Le savoir dans la tête d’une personne n’est pas un actif
Une méthode de vente qui n’existe que dans l’intuition de vos meilleurs vendeurs n’appartient pas à l’entreprise. Elle appartient à ces vendeurs. Vous la louez tant qu’ils restent, vous la perdez quand ils partent, et vous ne pouvez pas la transmettre à un nouveau venu.
Un vrai playbook transforme ce talent implicite en système explicite. Il répond à des questions précises :
- Comment on qualifie ? Quels critères font qu’un prospect vaut le temps d’un commercial — et quels critères le disqualifient.
- Comment on avance ? Les étapes du cycle, ce qui doit être vrai pour passer de l’une à l’autre.
- Comment on répond ? Les objections récurrentes et les angles qui fonctionnent, tirés du terrain.
Documenter ne veut pas dire figer
La peur habituelle : « si on écrit tout, on transforme des vendeurs en robots. » C’est l’inverse. Un playbook bien fait libère le commercial des questions déjà résolues pour qu’il concentre son énergie sur ce qui demande vraiment du jugement : la relation, la lecture du client, la négociation.
Le playbook ne remplace pas le talent. Il donne un plancher. Le meilleur vendeur reste meilleur — mais le vendeur médian devient bon, et le nouveau devient productif en semaines au lieu de mois.

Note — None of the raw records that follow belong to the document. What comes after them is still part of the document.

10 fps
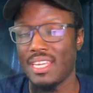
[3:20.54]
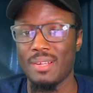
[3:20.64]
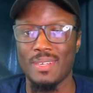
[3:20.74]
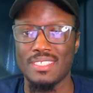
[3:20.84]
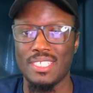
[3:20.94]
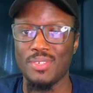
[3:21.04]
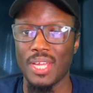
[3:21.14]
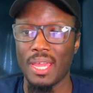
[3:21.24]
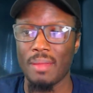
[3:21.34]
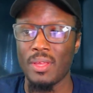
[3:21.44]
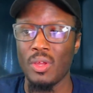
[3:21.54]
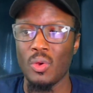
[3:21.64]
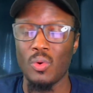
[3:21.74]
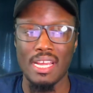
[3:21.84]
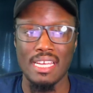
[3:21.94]
Resident Evil game
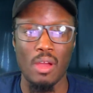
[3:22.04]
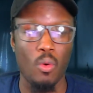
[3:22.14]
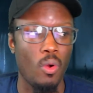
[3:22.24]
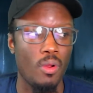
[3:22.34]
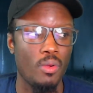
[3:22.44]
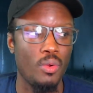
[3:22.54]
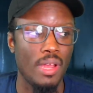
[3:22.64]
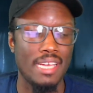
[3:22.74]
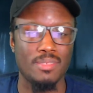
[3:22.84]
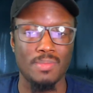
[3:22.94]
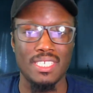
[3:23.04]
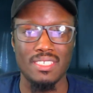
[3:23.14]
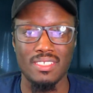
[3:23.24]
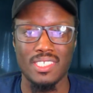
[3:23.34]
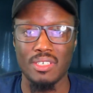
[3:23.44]
or who has been in
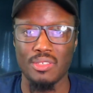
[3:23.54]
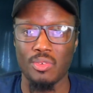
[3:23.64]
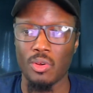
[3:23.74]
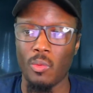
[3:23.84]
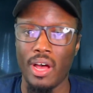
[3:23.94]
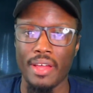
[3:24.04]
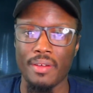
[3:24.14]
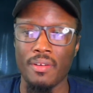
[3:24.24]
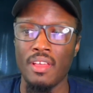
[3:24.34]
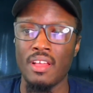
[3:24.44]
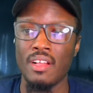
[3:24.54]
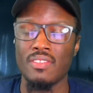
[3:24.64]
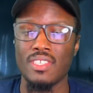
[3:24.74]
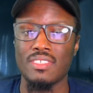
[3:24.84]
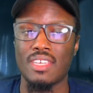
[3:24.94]
the series for a while.
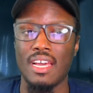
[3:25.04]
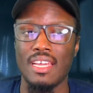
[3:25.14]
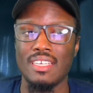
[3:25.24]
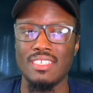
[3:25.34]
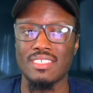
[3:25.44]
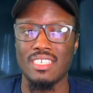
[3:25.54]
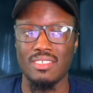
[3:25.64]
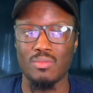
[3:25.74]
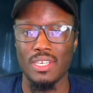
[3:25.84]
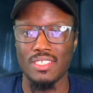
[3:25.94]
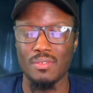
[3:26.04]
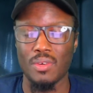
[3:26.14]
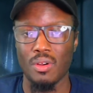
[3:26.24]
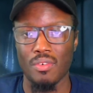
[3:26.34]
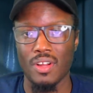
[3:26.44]
This guy is in Resident Evil
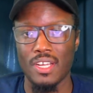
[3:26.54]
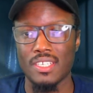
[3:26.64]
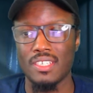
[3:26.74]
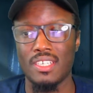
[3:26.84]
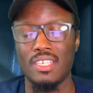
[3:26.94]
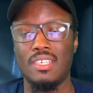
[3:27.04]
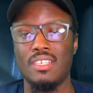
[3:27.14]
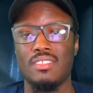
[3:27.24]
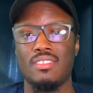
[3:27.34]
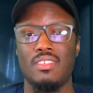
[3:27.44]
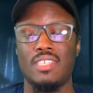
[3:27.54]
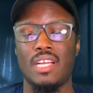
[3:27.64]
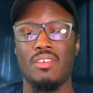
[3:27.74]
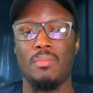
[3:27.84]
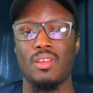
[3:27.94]
Code Veronica, and he is the
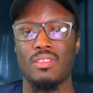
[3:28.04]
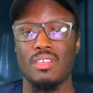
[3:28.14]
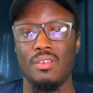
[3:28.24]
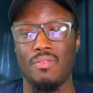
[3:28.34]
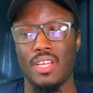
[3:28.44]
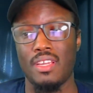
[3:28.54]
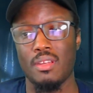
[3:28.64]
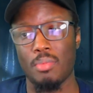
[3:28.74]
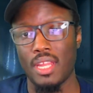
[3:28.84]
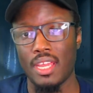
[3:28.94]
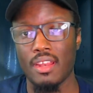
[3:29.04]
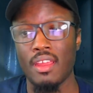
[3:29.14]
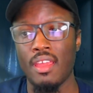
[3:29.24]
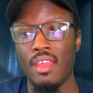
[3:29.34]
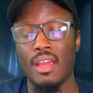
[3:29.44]
Tyrant model that you fight in the plane.
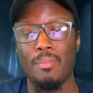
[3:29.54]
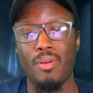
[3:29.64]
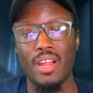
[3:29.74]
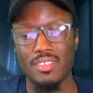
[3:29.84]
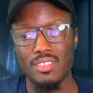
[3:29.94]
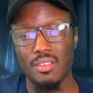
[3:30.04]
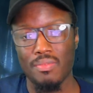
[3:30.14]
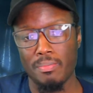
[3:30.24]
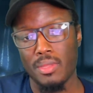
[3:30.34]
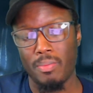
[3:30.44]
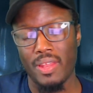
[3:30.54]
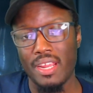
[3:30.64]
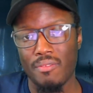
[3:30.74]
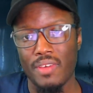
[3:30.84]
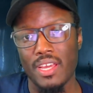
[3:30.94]
Now, prior to the plane
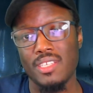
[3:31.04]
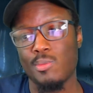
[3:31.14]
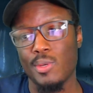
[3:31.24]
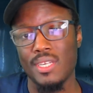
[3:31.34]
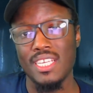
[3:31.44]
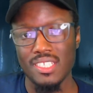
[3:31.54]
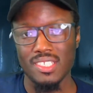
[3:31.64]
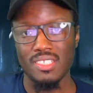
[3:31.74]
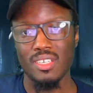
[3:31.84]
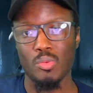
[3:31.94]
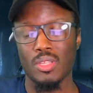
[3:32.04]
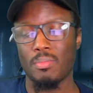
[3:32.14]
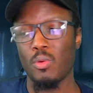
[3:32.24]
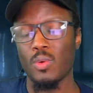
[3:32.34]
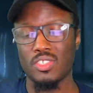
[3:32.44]
fight, he's pretty easy to deal with,
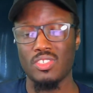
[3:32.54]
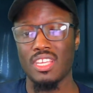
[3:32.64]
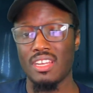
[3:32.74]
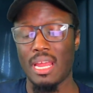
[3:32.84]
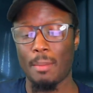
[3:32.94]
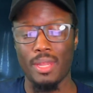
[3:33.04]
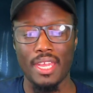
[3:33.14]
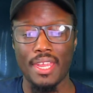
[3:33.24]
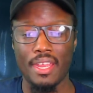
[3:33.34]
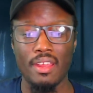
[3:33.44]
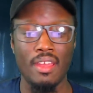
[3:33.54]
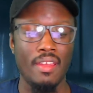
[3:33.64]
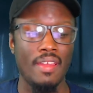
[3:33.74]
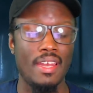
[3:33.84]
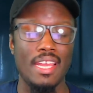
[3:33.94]
but once you get in that plane
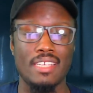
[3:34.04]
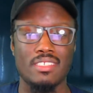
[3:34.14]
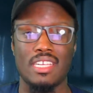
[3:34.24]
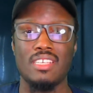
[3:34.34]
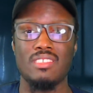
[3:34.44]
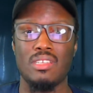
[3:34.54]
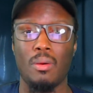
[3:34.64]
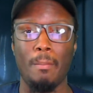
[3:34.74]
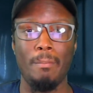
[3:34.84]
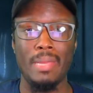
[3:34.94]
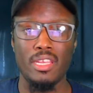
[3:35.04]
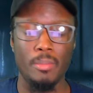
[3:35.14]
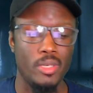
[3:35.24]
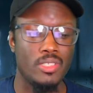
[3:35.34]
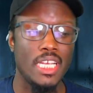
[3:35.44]
and he has like his little mini
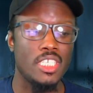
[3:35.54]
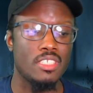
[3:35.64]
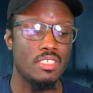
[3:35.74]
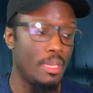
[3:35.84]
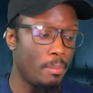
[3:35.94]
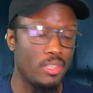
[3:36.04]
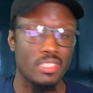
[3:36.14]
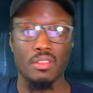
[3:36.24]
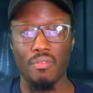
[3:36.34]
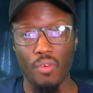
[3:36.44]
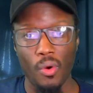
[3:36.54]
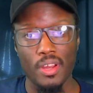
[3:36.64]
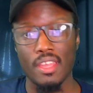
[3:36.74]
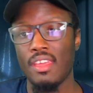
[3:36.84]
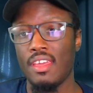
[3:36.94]
mutation and he pulls out the fork,
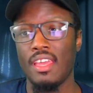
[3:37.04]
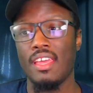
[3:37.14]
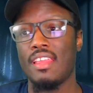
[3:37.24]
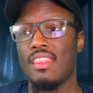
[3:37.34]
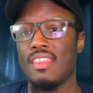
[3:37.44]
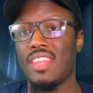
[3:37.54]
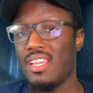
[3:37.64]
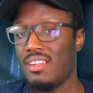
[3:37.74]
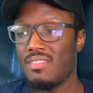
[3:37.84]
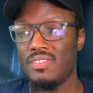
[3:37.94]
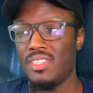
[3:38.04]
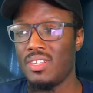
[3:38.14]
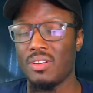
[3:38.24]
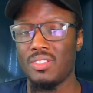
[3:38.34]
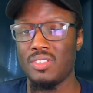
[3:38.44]
then
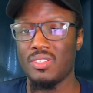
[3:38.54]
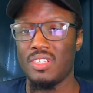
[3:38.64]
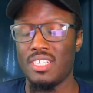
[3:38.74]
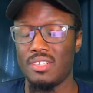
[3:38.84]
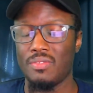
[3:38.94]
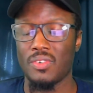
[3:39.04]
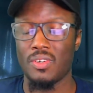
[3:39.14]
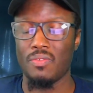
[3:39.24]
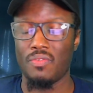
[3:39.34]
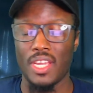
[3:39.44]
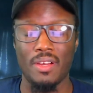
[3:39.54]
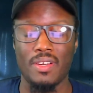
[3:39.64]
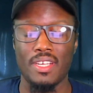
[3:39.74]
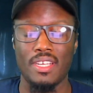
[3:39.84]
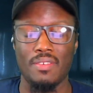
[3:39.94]
you're in for a
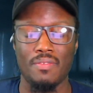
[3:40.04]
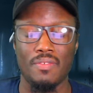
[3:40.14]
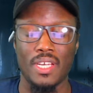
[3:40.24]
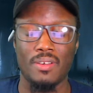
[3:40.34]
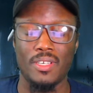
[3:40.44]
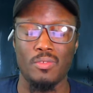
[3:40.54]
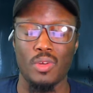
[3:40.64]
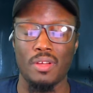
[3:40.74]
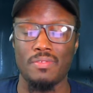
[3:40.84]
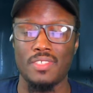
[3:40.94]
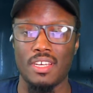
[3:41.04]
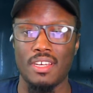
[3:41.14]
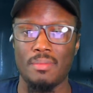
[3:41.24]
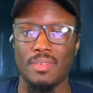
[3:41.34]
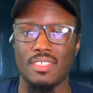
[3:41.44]
very, very rough
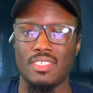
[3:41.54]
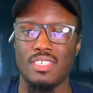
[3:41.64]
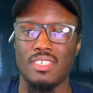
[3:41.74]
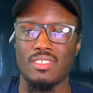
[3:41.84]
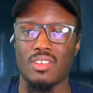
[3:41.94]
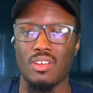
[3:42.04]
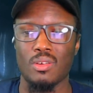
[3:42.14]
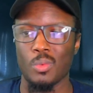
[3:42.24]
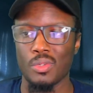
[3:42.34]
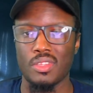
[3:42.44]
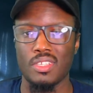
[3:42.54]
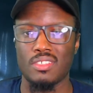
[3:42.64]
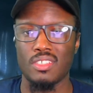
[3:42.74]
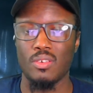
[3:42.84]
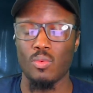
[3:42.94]
time, because he is going to
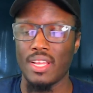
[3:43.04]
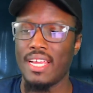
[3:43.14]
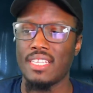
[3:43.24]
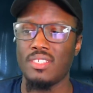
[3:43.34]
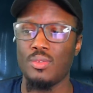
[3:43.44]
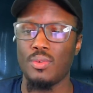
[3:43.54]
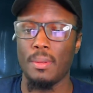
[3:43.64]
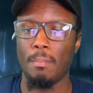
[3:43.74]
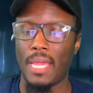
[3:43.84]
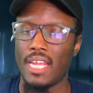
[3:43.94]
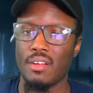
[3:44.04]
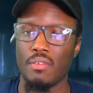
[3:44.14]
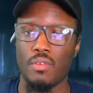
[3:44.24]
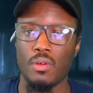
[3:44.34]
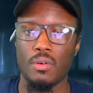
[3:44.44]
ruthlessly run at you and bang the
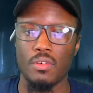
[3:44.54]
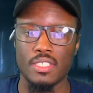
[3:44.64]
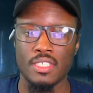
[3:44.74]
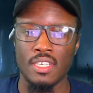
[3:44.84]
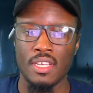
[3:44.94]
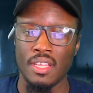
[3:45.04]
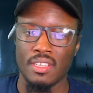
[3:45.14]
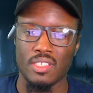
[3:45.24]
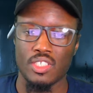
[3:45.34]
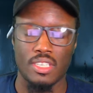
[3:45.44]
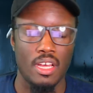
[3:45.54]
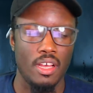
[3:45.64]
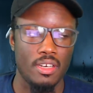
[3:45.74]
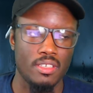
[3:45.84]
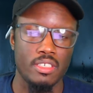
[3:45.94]
floor and just
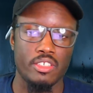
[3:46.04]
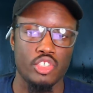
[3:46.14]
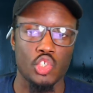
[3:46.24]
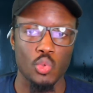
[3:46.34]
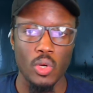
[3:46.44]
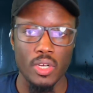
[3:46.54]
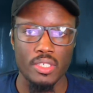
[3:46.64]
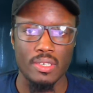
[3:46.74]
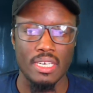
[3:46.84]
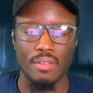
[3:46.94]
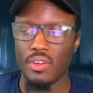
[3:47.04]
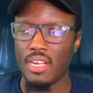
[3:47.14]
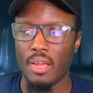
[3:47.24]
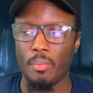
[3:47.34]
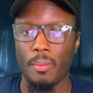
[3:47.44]
utterly destroy you. And if you're
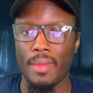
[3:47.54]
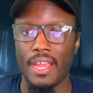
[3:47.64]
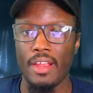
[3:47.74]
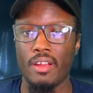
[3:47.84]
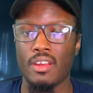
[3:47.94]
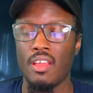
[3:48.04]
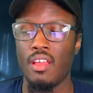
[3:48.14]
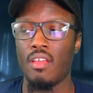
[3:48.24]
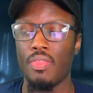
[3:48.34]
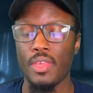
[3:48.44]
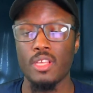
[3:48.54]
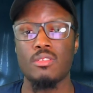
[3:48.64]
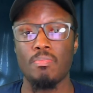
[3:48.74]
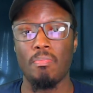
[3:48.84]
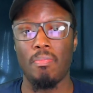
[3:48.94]
not prepared, this
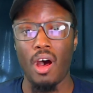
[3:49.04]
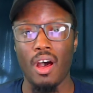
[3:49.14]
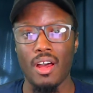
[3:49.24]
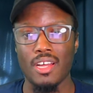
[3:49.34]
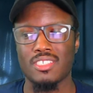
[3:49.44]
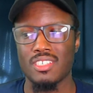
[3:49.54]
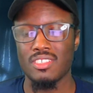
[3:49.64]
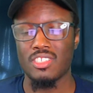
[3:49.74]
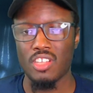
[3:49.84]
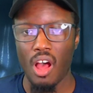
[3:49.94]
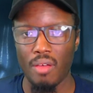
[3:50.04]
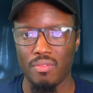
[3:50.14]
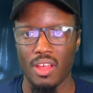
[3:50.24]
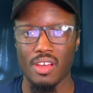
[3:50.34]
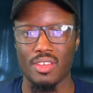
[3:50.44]
boss can soft
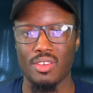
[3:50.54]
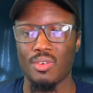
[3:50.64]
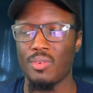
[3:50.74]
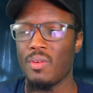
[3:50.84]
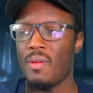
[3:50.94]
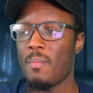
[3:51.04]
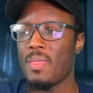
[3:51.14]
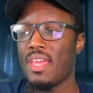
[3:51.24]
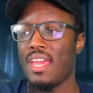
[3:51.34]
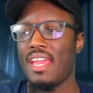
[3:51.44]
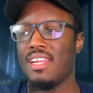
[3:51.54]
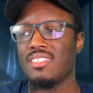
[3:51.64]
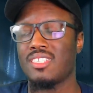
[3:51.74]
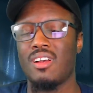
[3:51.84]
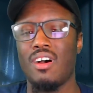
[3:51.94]
lock you. And this
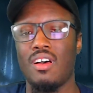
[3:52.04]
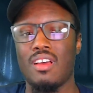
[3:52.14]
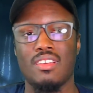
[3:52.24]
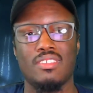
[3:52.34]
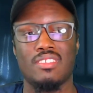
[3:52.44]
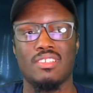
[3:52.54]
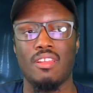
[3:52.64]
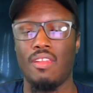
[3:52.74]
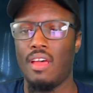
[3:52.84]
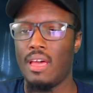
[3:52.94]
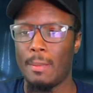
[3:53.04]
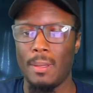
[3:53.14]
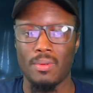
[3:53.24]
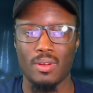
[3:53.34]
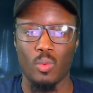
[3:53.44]
caused a lot of
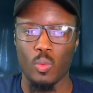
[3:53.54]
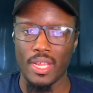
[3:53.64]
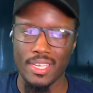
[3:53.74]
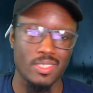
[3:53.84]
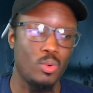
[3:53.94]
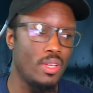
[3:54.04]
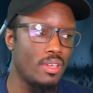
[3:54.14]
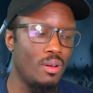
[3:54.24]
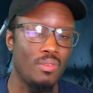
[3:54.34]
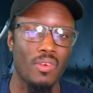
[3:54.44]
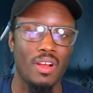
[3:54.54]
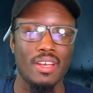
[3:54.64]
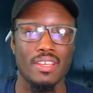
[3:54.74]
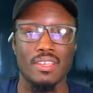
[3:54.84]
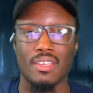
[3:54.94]
people to rage quit Code
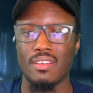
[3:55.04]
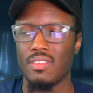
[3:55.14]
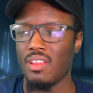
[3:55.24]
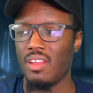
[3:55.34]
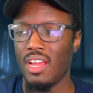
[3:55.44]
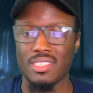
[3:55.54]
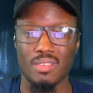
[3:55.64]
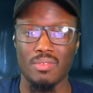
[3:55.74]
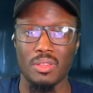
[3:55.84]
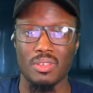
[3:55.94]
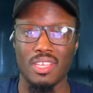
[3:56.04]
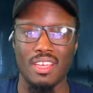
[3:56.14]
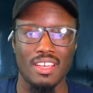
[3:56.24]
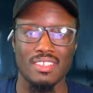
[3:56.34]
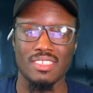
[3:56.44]
Veronica and lots of other
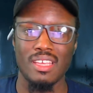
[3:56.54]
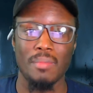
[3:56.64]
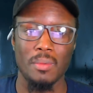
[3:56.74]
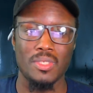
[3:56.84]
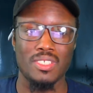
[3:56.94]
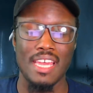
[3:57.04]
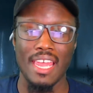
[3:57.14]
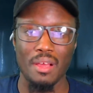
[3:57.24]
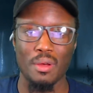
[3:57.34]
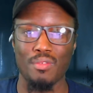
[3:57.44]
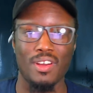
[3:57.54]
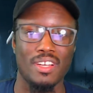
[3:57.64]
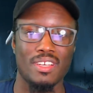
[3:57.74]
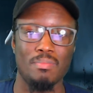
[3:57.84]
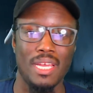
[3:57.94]
things. People just hate Code
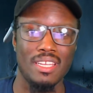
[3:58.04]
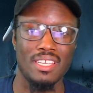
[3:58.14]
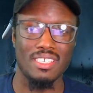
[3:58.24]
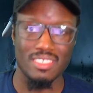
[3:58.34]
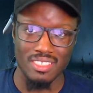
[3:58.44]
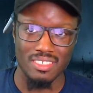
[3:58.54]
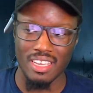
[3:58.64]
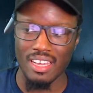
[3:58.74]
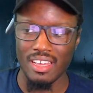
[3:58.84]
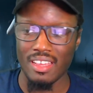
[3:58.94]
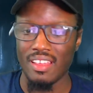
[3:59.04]
Veronica mainly because of this guy.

Les trois erreurs qui tuent un playbook
- Le document mort. Écrit une fois, rangé dans un drive, jamais rouvert. Un playbook vit ou disparaît.
- Le playbook théorique. Rédigé par le management sans observer ce que font réellement les meilleurs. Il sonne faux, personne ne l’utilise.
- L’absence de rituel. Sans onboarding qui s’appuie dessus et sans revue régulière, le playbook diverge du réel jusqu’à devenir inutile.
La méthode Arkimoz
Nous partons de vos meilleurs vendeurs, pas d’un modèle générique. Nous observons ce qu’ils font vraiment — leurs questions de qualification, leurs enchaînements, leurs formules qui débloquent un deal — et nous en extrayons le motif reproductible. Nous le formalisons dans un playbook vivant, branché sur l’onboarding et sur un rituel de mise à jour, pour qu’il suive le marché au lieu de vieillir.
L’objectif n’est pas de cloner vos stars. C’est de faire en sorte que leur départ ne soit plus jamais une catastrophe — parce que ce qu’elles savaient est devenu ce que l’entreprise sait.